Freelancing vs. Remote Working vs. Traditional On-site Jobs

This year has caused many to consider which is the best type of work arrangement. While we believe this will depend primarily on the individual and their needs, the freelance and remote work statistics show that some clear trends are emerging:

  • Just prior to Covid-19, 43% of remote workers said that in their workplace part of the team was full-time remote and part of the team worked out of the same office. (Buffer, February 2020)
  • 63% of the global workforce surveyed feel they are more productive working from home than when they were in the office. (Lenovo, July 2020)
  • 86% of those interested or involved in home working said they have no intention of working in an office full-time in 10 years’ time. (HomeWorkingClub, July 2020)
  • In India, 50% say they would be happy if working from home replaced offices completely. (Lenovo, July 2020)
  • 94% of remote workers say they will likely switch to freelancing in the next year. (HomeWorkingClub, July 2020)
  • 60% of new freelancers agree that there is no amount of money that would convince them to take a traditional job. (Upwork, June-July 2020)

Future of Work Statistics

The future of work will be determined by employees, companies, and government policies but it does seem like worker preferences are driving change:

  • 82% of those interested or involved in home working believe that the working world has changed forever. (HomeWorkingClub, July 2020)
  • 67% of organizations expect expanded or universal work from home policies implemented in response to the coronavirus outbreak will remain in place long-term or permanently. (S&P Global, June 2020)
  • 80% of those interested in home working who don’t currently work freelance or remotely plan to change their industry in the next year so that they can do so. (HomeWorkingClub, July 2020)
  • 56% of businesses are expanding their technology budgets in anticipation of new requirements stemming from fully remote or hybrid workplace arrangements. (Xerox, May 2020)
  • 82% indicate their employers encounter barriers as they endeavour to keep up to date with new and emerging tech. (Lenovo, July 2020)
  • 47% of organizations with office space say they expect to reduce their physical office footprint as a result of the coronavirus outbreak. More than 20% expect to reduce it by more than 25%. (S&P Global, June 2020)

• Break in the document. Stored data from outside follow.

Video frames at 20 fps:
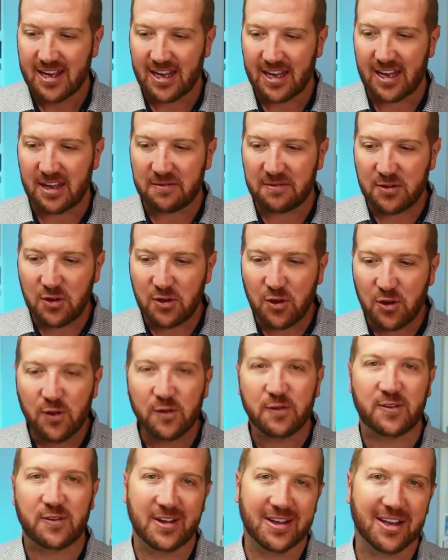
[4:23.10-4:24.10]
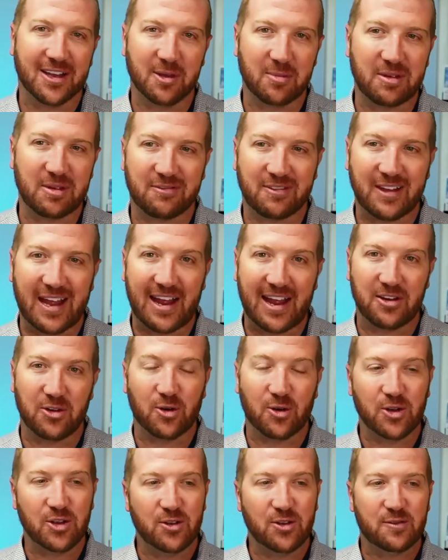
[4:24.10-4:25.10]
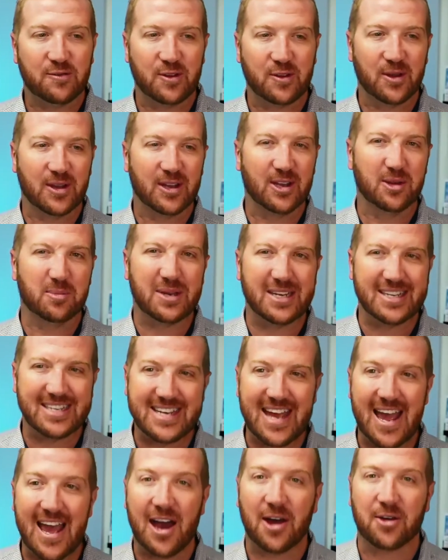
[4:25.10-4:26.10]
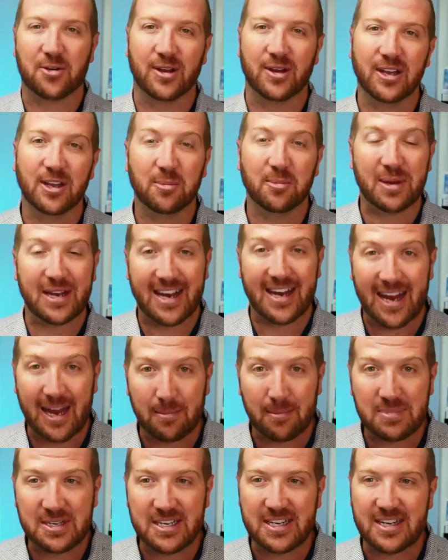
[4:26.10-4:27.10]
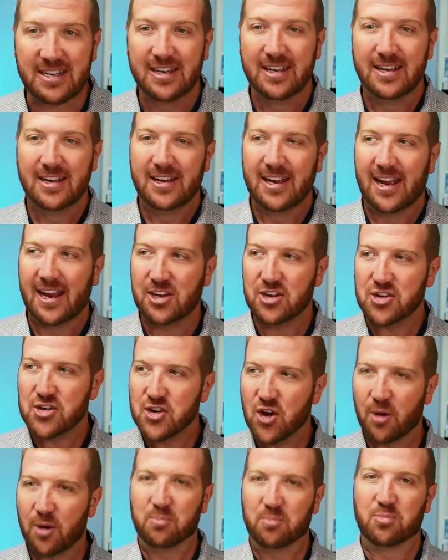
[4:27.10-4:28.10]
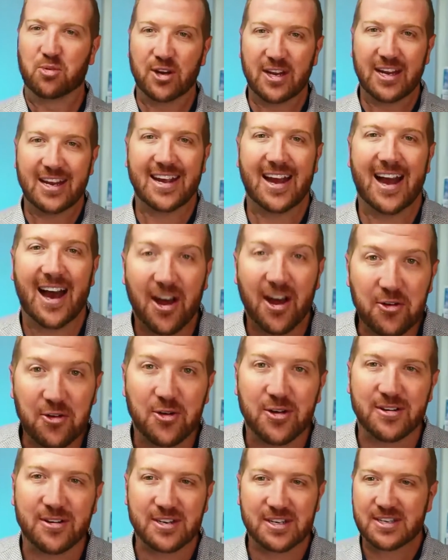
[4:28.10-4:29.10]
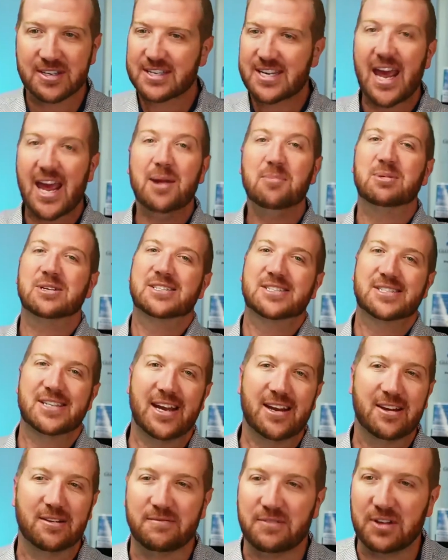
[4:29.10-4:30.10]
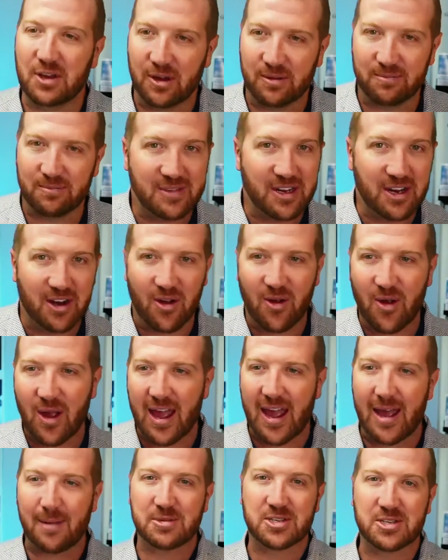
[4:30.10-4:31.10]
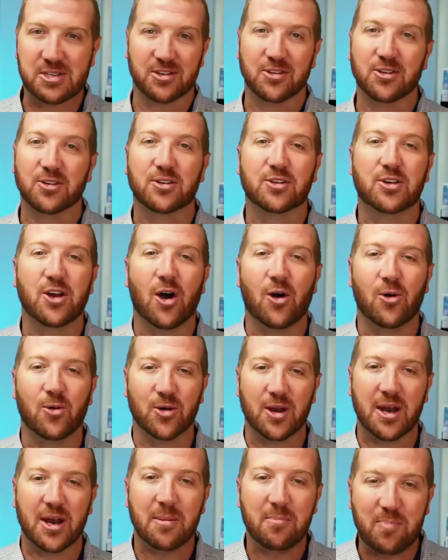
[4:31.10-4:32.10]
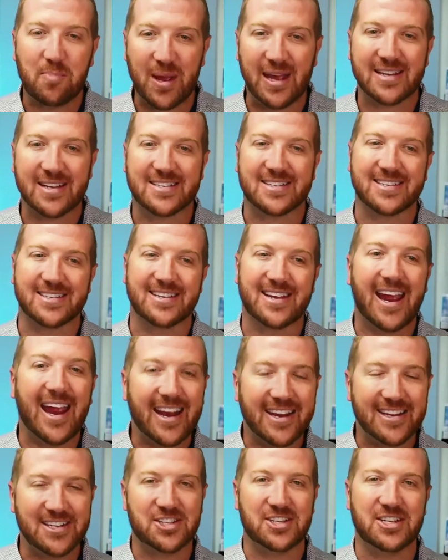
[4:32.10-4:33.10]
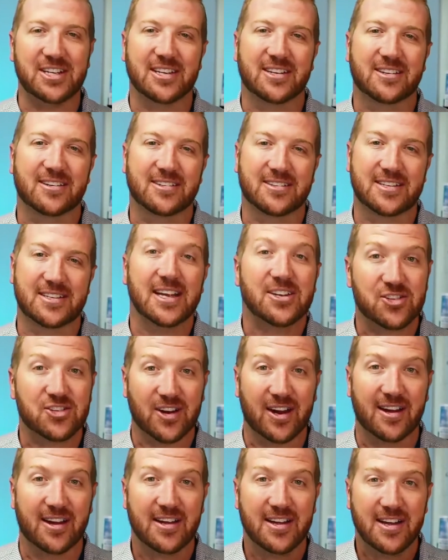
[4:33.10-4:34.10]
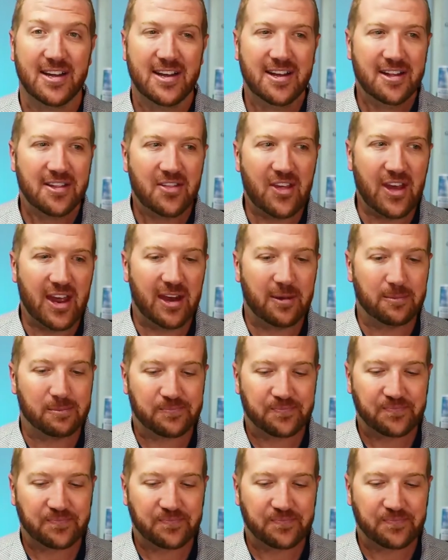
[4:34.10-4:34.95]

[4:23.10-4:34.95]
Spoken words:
If you feel a little bit flat or you feel a little bit down or a little bit empty and you're not bringing 110% of your, absolute gold and best and energy, etc., then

This year has brought about major changes in the way we work. Accurately tracking those changes can be difficult. Nevertheless, this curated list of the best freelance and remote work statistics should hopefully give you a better idea of where we stand as 2020 draws to a close.

1 thought on “Remote Work and Freelancing Statistics: The Ultimate List”

  1. Wow that’s a lot of stats! I was quite impressed at the number of people who interested in working from home, but giving the current situation, it is not surprising at all. I’m also working remotely, which is a little boring as I don’t get to talk with my favorite co-workers a lot, but I do have to agree that my productivity is boosted!